The Autocorrelation coefficient and RMSE values between actual and predicted values of solar radiation data obtained from both analytical surface model
and the NN surface model are calculated, tabulated, and presented in Table I.
Table 1. RMSE values for proposed structures and Autocorrelation coefficients between actual values and predicted values of solar radiation data
Model
RMSE R
Developed Surface Model 57.24 0.936
NN Surface Model
51.91 0.947
5
Conclusion
In this work, using the 2-D interpretation approach, surface models for solar
radiation data are developed. The developed models have two inputs that are
the number of days beginning from January 1 of the year and the number hours
within the days. For these models, the hourly data variation within a day is fitted
to Gaussian functions.

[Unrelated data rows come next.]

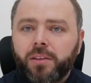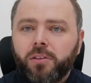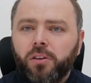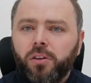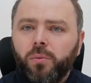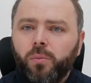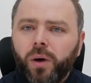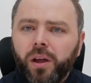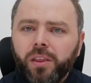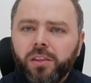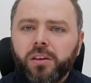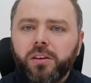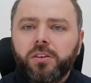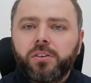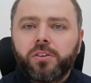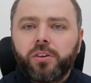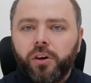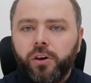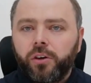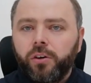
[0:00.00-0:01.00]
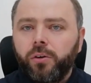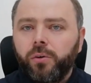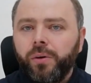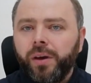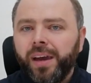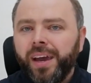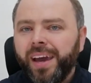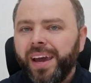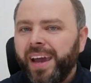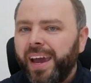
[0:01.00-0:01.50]
So the ones that do,
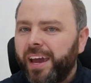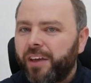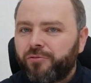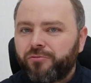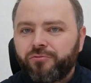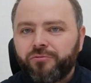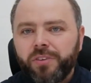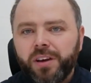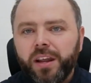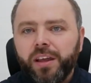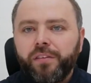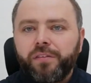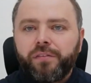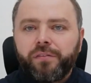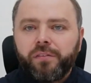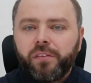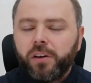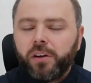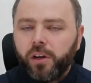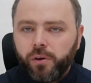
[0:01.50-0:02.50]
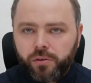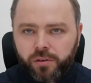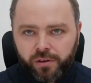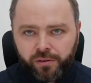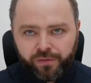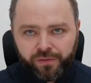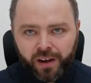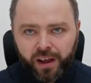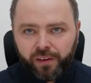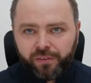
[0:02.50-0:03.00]
it's really loose and
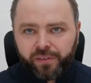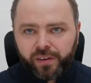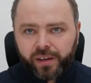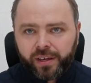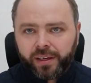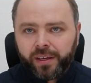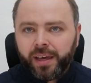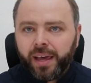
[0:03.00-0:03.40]
fluffy.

The parameters of Gaussian functions are obtained for
each day. In the analytical attempt of surface modeling, the behavior of the solar
radiation data along the days corresponding to the same hour is observed to have
a sinusoidal oscillation. Therefore, the parameters related with the height and
width of the Gaussian are fitted to separate sinusoidal functions, and finally the
analytical model of the surface is obtained. Alternatively, a NN structure is built
with the same input-output data pairs in the 2-D form and a nonlinear and nonanalytical surface model of whole data is obtained. Two models are compared
using RMSE distortion relative to the original data. Due to its specifity, the
NN model provides a more accurate surface model with less RMSE. On the
other hand, the NN surface model is not analytical, and it cannot be generalized
to other places. Conversely, the analytical surface model is very intuitive with
simple seasonal parameters, and it provides a global view of the solar radiation
phenomenon. Therefore, it can be easily adapted to other places in the world
without a long data collection period.